Available from Amazon.com, Amazon.co.uk, and Windhorse Publications (UK).
In this highly enjoyable book, we are offered a moving and inspiring account of one woman’s journey from misery and heartache to the calm and steady freedom brought about by learning to let go. The secret to her success? Simple awareness, the core of what the Buddha himself cultivated in his own struggle to gain inner freedom from the cycles of suffering caused by emotional reactivity. As Dipa Ma often reminded her students, “The whole path of mindfulness is this: Whatever you are doing, be aware of it.”

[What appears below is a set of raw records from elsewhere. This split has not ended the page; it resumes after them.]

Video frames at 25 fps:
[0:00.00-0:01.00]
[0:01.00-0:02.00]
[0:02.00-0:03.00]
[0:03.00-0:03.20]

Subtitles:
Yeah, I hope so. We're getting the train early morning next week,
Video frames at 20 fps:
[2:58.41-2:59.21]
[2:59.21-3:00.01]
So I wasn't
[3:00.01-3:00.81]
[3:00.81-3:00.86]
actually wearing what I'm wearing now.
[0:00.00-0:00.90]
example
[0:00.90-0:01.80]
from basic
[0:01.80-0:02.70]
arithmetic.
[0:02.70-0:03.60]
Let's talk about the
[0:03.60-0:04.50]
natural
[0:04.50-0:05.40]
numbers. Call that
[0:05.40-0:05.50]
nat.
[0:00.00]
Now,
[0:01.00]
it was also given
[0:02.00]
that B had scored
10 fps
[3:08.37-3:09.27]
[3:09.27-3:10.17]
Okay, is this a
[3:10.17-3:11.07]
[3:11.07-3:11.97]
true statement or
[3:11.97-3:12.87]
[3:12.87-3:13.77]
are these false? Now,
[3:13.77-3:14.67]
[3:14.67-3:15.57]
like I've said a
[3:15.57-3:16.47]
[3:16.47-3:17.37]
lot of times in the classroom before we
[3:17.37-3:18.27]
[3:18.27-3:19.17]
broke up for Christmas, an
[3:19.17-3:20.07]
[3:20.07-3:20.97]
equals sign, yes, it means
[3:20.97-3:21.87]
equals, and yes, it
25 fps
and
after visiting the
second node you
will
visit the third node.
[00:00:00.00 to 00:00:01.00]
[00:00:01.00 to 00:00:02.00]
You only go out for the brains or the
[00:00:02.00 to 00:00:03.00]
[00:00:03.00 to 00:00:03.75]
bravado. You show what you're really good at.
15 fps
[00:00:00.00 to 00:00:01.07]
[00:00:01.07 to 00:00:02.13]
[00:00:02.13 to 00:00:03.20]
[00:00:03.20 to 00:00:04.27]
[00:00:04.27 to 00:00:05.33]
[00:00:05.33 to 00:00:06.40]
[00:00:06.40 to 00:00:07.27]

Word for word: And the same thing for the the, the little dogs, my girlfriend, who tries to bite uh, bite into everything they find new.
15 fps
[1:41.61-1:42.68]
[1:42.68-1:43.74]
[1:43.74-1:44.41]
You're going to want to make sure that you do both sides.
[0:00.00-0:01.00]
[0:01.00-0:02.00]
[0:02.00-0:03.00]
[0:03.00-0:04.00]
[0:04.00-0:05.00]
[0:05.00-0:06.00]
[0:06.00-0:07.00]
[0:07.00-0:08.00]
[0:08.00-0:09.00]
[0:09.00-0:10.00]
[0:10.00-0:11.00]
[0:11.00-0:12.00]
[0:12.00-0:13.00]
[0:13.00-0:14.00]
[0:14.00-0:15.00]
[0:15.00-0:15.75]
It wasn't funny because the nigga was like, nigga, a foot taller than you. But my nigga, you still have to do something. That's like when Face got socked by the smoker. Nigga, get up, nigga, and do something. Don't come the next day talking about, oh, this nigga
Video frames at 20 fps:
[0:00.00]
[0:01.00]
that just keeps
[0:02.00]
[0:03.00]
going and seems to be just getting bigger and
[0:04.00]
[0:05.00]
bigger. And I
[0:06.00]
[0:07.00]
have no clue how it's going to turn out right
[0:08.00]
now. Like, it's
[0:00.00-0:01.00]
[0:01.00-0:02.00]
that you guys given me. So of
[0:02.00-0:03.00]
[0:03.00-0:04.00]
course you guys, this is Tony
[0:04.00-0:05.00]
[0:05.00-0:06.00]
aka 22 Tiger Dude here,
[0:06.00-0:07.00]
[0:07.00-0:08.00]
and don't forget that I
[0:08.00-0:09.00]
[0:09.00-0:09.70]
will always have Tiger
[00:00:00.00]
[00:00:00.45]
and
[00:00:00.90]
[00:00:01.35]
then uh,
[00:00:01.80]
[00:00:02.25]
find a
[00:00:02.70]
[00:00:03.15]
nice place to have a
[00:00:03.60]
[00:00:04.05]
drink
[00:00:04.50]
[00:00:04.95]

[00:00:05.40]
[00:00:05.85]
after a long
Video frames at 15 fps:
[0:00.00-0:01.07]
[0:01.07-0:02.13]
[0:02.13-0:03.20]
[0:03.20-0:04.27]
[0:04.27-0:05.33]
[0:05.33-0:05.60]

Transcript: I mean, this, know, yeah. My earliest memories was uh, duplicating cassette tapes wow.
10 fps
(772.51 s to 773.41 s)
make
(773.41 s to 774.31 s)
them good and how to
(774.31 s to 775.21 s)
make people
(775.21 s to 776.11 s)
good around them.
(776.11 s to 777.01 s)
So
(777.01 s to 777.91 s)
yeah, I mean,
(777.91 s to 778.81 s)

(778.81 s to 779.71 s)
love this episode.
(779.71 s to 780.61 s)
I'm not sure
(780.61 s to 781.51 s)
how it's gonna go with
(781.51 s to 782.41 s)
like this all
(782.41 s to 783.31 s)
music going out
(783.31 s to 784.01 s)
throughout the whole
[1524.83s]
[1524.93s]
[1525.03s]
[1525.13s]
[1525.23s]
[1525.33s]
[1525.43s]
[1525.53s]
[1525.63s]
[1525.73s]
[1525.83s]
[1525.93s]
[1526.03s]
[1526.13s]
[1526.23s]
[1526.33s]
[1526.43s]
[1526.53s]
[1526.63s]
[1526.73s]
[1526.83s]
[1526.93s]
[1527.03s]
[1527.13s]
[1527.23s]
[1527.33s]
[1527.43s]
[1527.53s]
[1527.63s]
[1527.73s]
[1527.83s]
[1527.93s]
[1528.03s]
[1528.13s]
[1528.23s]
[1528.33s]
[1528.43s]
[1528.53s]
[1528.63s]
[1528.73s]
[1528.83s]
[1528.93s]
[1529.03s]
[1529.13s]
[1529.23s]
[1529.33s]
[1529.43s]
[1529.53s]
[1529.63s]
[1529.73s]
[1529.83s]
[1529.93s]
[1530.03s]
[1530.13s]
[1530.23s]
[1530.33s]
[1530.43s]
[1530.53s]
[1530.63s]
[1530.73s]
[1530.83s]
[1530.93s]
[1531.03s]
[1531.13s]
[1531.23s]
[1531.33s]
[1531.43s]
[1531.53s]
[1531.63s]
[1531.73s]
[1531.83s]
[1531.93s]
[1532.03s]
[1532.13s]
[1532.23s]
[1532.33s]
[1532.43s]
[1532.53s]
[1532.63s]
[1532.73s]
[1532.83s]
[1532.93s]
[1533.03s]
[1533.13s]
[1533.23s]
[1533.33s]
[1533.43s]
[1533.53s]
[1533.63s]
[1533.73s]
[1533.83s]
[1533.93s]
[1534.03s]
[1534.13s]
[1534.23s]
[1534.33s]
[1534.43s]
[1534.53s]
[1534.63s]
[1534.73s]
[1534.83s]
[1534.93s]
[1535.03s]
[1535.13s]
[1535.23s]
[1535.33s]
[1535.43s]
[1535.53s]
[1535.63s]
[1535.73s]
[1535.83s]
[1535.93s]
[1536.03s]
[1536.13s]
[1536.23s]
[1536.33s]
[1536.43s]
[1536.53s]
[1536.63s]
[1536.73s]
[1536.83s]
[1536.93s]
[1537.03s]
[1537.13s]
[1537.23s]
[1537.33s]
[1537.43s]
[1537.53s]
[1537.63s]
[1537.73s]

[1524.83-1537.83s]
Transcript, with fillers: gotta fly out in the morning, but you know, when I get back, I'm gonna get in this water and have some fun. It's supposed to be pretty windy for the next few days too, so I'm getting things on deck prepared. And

For this remarkable woman, an Indian “householder” with a daughter and young grandson, daily life included all of the mundane tasks we might be tempted to use as excuses for avoiding practice: doing the dishes, washing the laundry, changing diapers (all of which, she assured her students, were perfectly workable contexts for sharpening awareness and increasing one’s patience). In short, Dipa Ma made it very clear, through her own example, that living a “worldly” life need not impinge upon one’s “spiritual” path, and in fact demonstrated the absence of any such distinction in reality.
This book consists of the first-hand accounts of many of Dipa Ma’s students and family members, collected by Schmidt over the course of the 8 years following Ma’s death in 1989. Amongst her students are Insight Meditation Society founders Sharon Salzberg, Joseph Goldstein and Jack Kornfield.
As well-known teacher Sylvia Boorstein says, “Reading these reflections of Dipa Ma rouses the faith that being in her presence always did; a mind at peace and a heart of complete lovingness is a human possibility.” These collected memories shine through with the love that pours forth from a heart released from its own conditioning and fear. As Salzberg states, simply and to the point, “Dipa Ma was the most loving person I ever met.” May this excellent book be a reminder to all of us (busy householders and career holders included!) that such a heart beats (potentially) in all of our chests.
– Josh Nute (Josh was Wildmind’s office manager and has been a practicing Buddhist for about 5 years.)
2 Comments. Leave new
Be useful to quote publisher and year of publication in book reviews
That’s a fair point. We’re not very consistent about this, partly because a book can (like this one) be published in different parts of the world by different publishers. And partly we’re just sloppy! But we reckon that if someone’s interested enough to want to purchase a book they can search for it with local online or shopfront bookstores.